| Entries shown |
* * * * *
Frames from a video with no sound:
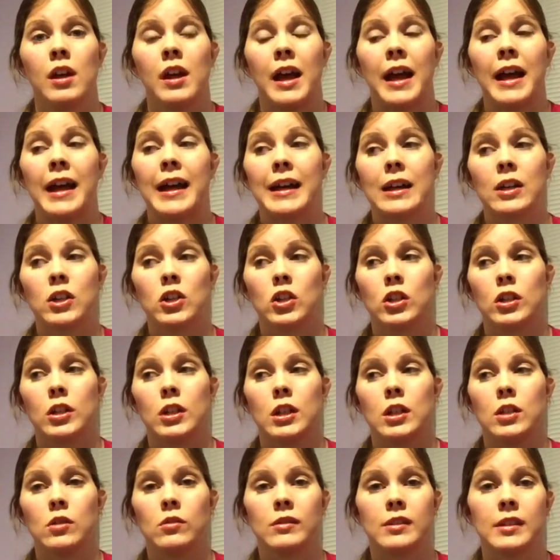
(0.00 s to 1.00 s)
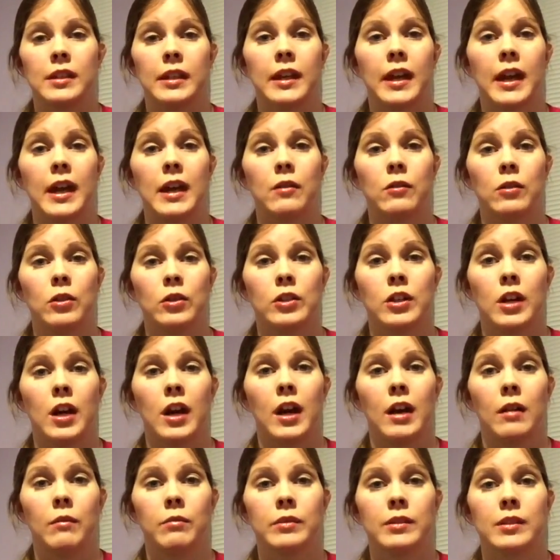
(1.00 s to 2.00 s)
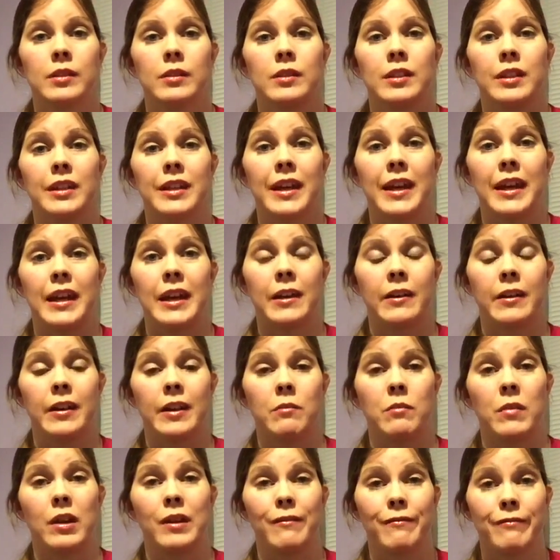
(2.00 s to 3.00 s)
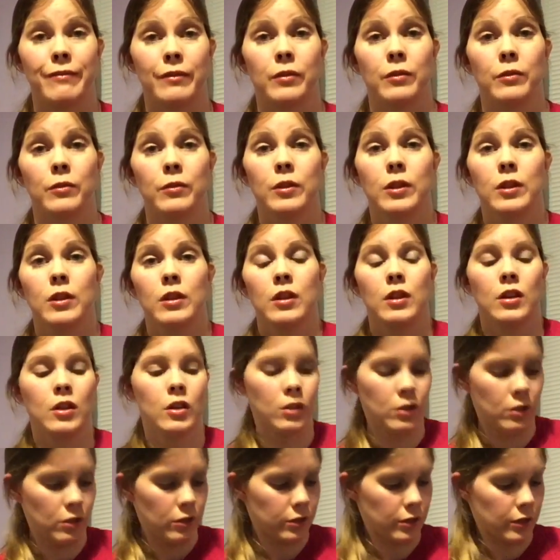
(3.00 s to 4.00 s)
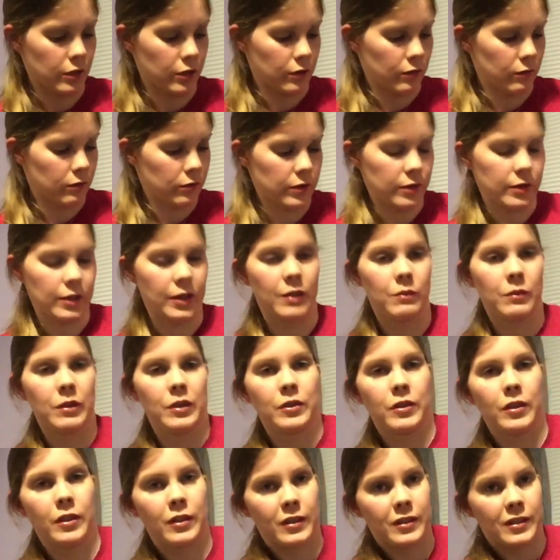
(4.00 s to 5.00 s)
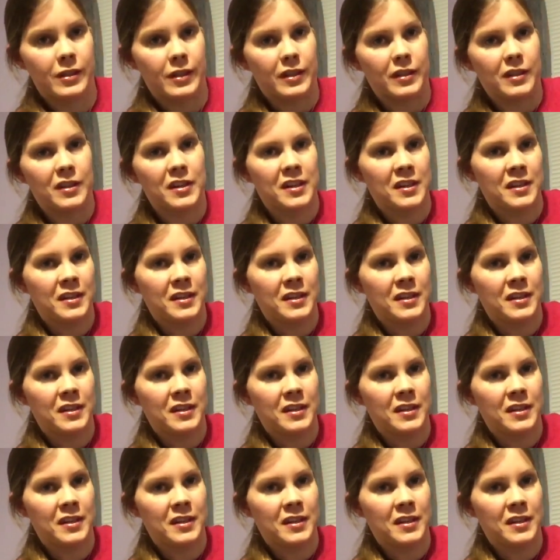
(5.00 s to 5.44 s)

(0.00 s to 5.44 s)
I actually use the countertops to carry my food. So, sorry, my dog's here.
* * * * *
| Work to be completed |
Nothing may be altered when you restate the records, but every picture must be dropped.

| Reply |
Frames from a video with no sound:
(0.00 s to 1.00 s)
(1.00 s to 2.00 s)
(2.00 s to 3.00 s)
(3.00 s to 4.00 s)
(4.00 s to 5.00 s)
(5.00 s to 5.44 s)

(0.00 s to 5.44 s)
I actually use the countertops to carry my food. So, sorry, my dog's here.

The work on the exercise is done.